Habibullah Badsha (1933–2017) was an Indian lawyer and public servant known for his contributions to the legal system of Tamil Nadu, India.

== Early life and education ==
Born on March 8, 1933, Badsha did his schooling from Church Park and Christ’s Church School in Chennai. Following his graduation and post-graduation degrees in Islamic studies from Presidency College, he obtained his law degree from Madras University.

== Career ==
In 1957, Habibullah Badsha began his legal career by enrolling as an advocate. He initially worked as a junior under Senior Advocate Govind Swaminadhan, a former Crown Prosecutor and Advocate General of Tamil Nadu (1969–1976). Over the course of his distinguished career, Badsha held several key positions, including standing counsel for the Central Government in 1967 and state Public Prosecutor for the Madras High Court in 1974. In 1986, he declined an appointment as a judge of the Supreme Court, choosing instead to continue his practice as an advocate. The following year, Chief Minister M.G. Ramachandran appointed him as Special Public Prosecutor to handle a high-profile case involving the burning of copies of the Constitution by 10 DMK MLAs during the party's anti-Hindi agitation.
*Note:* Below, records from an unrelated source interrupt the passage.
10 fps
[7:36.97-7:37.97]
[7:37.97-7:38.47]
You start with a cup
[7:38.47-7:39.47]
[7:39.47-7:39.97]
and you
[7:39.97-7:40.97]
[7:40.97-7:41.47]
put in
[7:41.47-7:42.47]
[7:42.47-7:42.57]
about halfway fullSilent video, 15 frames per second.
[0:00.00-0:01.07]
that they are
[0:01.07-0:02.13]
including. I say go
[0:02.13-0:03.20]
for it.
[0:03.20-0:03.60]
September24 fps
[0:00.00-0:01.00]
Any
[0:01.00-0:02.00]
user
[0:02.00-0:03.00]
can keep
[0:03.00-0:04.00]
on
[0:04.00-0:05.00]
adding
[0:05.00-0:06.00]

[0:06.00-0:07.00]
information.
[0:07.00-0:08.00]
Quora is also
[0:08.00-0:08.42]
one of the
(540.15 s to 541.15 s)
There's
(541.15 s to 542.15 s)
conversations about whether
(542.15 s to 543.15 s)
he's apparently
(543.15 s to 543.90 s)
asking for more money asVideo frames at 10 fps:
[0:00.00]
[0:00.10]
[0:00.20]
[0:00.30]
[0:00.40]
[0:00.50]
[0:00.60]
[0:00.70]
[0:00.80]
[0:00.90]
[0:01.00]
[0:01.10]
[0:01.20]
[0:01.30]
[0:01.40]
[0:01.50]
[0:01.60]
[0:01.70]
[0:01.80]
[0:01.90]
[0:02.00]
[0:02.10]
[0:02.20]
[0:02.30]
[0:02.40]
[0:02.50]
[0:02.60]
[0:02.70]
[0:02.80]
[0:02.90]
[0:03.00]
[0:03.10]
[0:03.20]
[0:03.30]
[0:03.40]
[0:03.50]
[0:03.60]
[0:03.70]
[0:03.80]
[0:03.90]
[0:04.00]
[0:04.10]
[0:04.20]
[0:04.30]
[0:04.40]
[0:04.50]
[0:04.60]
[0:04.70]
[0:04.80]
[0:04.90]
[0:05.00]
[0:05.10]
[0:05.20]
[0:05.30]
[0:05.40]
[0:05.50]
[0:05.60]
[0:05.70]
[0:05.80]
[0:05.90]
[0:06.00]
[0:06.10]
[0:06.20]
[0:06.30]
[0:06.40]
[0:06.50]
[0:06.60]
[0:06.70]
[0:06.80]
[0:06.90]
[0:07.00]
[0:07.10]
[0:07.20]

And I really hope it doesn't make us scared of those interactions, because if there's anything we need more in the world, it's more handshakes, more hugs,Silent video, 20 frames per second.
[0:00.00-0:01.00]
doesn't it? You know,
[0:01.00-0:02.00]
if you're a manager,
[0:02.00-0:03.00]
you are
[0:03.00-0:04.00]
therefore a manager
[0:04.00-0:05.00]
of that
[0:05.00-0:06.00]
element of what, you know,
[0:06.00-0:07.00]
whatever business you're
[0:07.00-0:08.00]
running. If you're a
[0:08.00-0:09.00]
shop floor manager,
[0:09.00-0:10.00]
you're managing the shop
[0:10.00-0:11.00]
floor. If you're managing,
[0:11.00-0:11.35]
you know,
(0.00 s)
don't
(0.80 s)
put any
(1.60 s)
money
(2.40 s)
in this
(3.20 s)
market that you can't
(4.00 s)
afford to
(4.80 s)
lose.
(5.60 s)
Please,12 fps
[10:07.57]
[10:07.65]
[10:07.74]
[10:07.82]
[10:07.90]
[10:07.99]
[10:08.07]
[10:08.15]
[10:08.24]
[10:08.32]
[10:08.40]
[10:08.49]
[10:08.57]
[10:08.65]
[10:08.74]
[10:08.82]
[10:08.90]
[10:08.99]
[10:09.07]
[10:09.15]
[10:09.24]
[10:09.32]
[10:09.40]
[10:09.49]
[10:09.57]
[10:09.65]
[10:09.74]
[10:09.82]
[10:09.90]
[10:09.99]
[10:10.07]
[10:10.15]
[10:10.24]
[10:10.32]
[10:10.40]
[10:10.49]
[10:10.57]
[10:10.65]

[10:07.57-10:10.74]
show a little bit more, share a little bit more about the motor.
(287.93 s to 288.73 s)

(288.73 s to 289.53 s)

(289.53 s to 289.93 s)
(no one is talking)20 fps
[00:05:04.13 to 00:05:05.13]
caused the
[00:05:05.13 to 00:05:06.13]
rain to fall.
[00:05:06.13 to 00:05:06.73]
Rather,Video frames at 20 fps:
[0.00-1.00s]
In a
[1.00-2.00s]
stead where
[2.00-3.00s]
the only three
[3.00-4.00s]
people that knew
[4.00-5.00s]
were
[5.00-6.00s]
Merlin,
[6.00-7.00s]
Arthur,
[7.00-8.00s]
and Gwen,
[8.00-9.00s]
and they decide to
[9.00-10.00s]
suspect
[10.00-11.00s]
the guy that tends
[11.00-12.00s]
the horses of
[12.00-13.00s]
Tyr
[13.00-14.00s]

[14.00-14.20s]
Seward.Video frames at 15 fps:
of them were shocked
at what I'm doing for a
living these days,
In 1991, Badsha was appointed Advocate General of Tamil Nadu. However, when DMK president M. Karunanidhi offered him the same role in 1996, he declined due to health concerns. Throughout his career, he was celebrated as a role model, known for championing secularism and minority rights. He also actively participated in philanthropic endeavors, contributing to organizations such as the Muslim Educational Association of Southern India (MEASI) and the Anjuman-E-Himayath-E-Islam.
He was a Founding Director and on the Board of Directors of Apollo Hospitals India.
He was also Founder and Managing Director of Maschmeijer Aromatics Pvt Ltd.

Many of his juniors went on to achieve distinguished positions, including Justice N. Kirubakaran, Justice Akbar Ali and Justice R. Sudhakar of the Madras High Court.

== Personal life ==
Badsha was born into a business family of Madras India. The Badsha family — members of the Urdu Muslim mercantile elite — were one of the leaders in extending business relationships to places like Arabia, Egypt and Japan.

Badsha was married to Shyamala, his college classmate and the daughter of Rajagopal Naidu. He is survived by his three children: Abdul Jabbar Suhail, Dr. Humeira Badsha, and Maimoona Badsha.

== Death ==
Badsha died on November 17, 2017, at the age of 84 due to age-related complications.